Layers are ordered from the warm (indoor) side on the left to the cold (outdoor) side on the right. Each layer's individual thermal resistance (R = thickness / k-value) is shown on the right. The calculator updates instantly as you change any value.
The Complete Guide to Wall and Roof Heat Loss Calculations
Whether you are an HVAC engineer sizing heating equipment, a building scientist auditing envelope performance, or a homeowner evaluating insulation upgrades, this tool gives you the complete thermal picture of any multi-layer wall or roof assembly. Understanding how each layer contributes to the total R-value and how that resistance translates into actual heat loss in watts or BTU/hr is the foundation of energy-efficient building design.
How to Use This Solver
Start in Panel 1 by building your wall or roof cross-section. Click "Add Insulation or Structural Layer" and select a material from the dropdown. Enter the layer thickness in the unit system you have chosen (inches for Imperial, meters for Metric). Add as many layers as your assembly has, ordered from the warm indoor side to the cold outdoor side. The per-layer R-value badge on the right of each row updates instantly.
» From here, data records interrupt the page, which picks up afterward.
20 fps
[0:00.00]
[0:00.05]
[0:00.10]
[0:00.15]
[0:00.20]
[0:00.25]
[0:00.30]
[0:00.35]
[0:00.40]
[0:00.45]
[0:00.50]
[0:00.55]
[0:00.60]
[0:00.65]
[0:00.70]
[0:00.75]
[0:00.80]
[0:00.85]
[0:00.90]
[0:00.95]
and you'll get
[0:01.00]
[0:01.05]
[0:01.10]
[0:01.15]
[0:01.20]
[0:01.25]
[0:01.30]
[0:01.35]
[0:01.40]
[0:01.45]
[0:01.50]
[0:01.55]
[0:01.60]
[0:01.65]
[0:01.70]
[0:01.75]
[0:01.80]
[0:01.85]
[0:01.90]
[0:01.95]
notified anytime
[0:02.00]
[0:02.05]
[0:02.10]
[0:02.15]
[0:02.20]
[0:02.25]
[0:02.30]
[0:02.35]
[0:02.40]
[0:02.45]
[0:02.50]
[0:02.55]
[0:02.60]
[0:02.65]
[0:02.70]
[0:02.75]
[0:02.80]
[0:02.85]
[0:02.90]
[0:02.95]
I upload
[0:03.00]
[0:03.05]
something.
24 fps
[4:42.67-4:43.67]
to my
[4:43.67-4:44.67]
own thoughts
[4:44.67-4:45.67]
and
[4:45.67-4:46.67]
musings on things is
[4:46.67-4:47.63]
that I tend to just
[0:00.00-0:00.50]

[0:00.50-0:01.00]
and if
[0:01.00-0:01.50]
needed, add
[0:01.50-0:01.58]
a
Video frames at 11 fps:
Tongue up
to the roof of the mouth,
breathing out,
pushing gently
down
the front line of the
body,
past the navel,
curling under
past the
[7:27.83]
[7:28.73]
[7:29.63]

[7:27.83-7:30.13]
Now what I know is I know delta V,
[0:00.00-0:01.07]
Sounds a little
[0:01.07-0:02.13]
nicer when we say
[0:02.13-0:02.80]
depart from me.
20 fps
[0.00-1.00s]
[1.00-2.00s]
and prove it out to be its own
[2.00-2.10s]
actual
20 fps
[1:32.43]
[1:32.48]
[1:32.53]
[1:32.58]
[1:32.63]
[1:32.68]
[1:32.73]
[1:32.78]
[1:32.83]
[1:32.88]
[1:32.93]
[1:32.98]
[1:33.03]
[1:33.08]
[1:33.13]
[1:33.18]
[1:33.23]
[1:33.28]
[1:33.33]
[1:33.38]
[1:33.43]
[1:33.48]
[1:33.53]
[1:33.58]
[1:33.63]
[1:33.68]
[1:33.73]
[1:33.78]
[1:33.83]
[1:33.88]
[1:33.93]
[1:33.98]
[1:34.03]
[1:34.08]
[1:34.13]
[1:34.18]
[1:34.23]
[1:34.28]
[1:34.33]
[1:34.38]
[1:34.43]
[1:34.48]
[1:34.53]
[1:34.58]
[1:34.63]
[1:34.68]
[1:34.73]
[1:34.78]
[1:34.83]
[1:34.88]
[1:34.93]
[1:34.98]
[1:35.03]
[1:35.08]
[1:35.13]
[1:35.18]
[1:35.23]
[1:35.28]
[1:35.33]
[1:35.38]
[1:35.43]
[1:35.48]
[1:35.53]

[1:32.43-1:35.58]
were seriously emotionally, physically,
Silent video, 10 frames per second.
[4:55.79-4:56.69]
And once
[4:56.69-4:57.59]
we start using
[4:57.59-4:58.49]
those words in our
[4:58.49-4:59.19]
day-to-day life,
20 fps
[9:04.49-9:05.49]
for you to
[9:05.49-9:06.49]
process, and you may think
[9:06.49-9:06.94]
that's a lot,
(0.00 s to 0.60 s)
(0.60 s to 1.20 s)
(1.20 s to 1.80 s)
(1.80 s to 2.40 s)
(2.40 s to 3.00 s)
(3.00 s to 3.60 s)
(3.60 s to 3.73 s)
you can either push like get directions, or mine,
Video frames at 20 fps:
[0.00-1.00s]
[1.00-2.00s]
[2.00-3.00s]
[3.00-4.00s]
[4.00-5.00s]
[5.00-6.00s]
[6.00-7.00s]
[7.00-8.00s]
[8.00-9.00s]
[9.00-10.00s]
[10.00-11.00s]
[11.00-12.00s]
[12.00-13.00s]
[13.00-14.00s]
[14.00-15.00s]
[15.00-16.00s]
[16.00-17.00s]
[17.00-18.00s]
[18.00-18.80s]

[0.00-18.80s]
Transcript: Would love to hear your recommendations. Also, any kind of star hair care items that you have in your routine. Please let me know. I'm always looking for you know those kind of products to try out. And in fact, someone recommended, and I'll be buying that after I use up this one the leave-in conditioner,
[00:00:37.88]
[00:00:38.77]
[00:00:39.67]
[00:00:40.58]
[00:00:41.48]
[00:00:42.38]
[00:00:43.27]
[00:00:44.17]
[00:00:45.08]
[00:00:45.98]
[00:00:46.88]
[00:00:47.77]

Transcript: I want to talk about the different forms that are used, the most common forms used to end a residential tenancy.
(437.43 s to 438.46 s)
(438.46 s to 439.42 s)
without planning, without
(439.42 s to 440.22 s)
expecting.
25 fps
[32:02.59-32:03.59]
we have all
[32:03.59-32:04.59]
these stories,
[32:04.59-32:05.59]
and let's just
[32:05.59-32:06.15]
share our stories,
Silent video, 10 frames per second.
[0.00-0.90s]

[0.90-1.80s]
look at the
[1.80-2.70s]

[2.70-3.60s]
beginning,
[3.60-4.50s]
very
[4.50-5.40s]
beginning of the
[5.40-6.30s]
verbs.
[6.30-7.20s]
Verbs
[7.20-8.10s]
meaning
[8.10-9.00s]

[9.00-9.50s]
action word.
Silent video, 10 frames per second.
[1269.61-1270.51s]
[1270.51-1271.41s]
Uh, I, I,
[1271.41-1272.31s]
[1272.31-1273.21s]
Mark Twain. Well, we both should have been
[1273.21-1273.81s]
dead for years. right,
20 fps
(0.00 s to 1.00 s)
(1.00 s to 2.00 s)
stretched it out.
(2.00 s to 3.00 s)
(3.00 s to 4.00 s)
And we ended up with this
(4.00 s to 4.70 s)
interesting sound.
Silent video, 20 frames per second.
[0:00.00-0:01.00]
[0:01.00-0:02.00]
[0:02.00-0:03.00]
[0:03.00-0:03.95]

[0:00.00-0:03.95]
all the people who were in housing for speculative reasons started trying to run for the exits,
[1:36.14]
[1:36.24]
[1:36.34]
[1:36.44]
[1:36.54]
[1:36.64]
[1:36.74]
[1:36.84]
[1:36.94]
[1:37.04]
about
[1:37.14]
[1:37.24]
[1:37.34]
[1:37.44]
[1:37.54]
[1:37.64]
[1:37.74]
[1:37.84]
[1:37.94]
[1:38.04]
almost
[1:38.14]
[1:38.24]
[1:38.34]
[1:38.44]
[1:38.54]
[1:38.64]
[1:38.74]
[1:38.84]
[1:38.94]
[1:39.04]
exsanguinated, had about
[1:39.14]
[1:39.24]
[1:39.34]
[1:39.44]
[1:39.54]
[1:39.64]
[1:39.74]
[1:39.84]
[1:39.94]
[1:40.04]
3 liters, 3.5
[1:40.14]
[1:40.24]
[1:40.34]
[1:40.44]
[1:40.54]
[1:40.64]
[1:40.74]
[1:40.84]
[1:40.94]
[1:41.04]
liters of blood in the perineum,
In Panel 2, enter the total surface area of the assembly (for example, one wall face), and set your indoor and outdoor design temperatures. The color-coded cross-section diagram updates in real time, showing each layer colored with a gradient from warm red (indoor side) to cool blue (outdoor side). Temperature labels at each boundary show exactly how the total Delta-T is distributed across the assembly. A thicker insulation layer will capture a proportionally larger share of the temperature drop.
Panel 3 shows the summary output: total R-value, overall U-value, and the final heat loss rate in watts or BTU/hr. The per-layer breakdown table lets you see which layers contribute the most resistance and which are nearly transparent to heat flow. Use "Copy Assembly Report" to export a plain-text summary for documentation or sharing with a client.
The Physics: Fourier's Law of Heat Conduction
This tool implements 1D steady-state heat conduction. For each layer, thermal resistance is:
d = thickness (m or in), k = thermal conductivity (W/m-K or BTU-in/hr-ft^2-F)
Because layers are in series, total assembly resistance is simply the sum:
Thermal resistances in series add directly, just like electrical resistances
The overall U-value (thermal transmittance) is the inverse of total resistance:
Units: W/(m^2-K) in metric, or BTU/(hr-ft^2-F) in Imperial
Finally, Fourier's law gives the steady-state heat loss rate:
A = surface area, Delta-T = indoor minus outdoor temperature
Reading the Temperature Gradient Visualizer
The cross-section diagram in Panel 2 divides the bar width according to each layer's proportional share of total R-value, not by physical thickness. This is intentional and physically meaningful: a layer's width in the diagram represents how much of the total temperature drop occurs within it. A thick layer with a low k-value (high R, like 6 inches of polyurethane foam) will occupy most of the bar. A thin, conductive layer (like 1/2-inch drywall) will occupy a narrow slice, correctly reflecting that almost no temperature drop occurs across it.
The boundary temperature labels between layers are computed as: T_boundary = T_indoor - (Delta-T x cumulative_R / R_total). This is the exact temperature at the interface between each pair of layers, which is important for condensation risk analysis (dew point calculations) and for selecting vapor barrier placement.
Why R-Values Are Additive but U-Values Are Not
A common source of confusion is whether to add R-values or U-values when combining layers. R-values are always the right thing to add because they represent resistance in series. Adding a layer of R-19 cavity insulation to an R-5 exterior foam board gives a total clear-field R of 24, regardless of materials. U-values do not add - you must sum the R-values first and then take the reciprocal to find U. Trying to add U-values gives a physically wrong answer.
Common Assembly Examples and Their Typical R-Values
A standard 2x4 wood-framed wall with R-13 fiberglass batt, 1/2-inch drywall on one side, and 1/2-inch OSB sheathing on the other reaches a clear-field R of roughly R-15. Adding 1-inch XPS continuous exterior insulation pushes this to approximately R-18. A 2x6 wall with R-21 batt and 2 inches of exterior polyiso can reach R-28 or higher. High-performance "Passivhaus" walls often use 8 to 12 inches of exterior mineral wool or foam, with clear-field R-values above R-40. The tool lets you model any of these assemblies and see exactly how much heat loss changes as you experiment with layer combinations.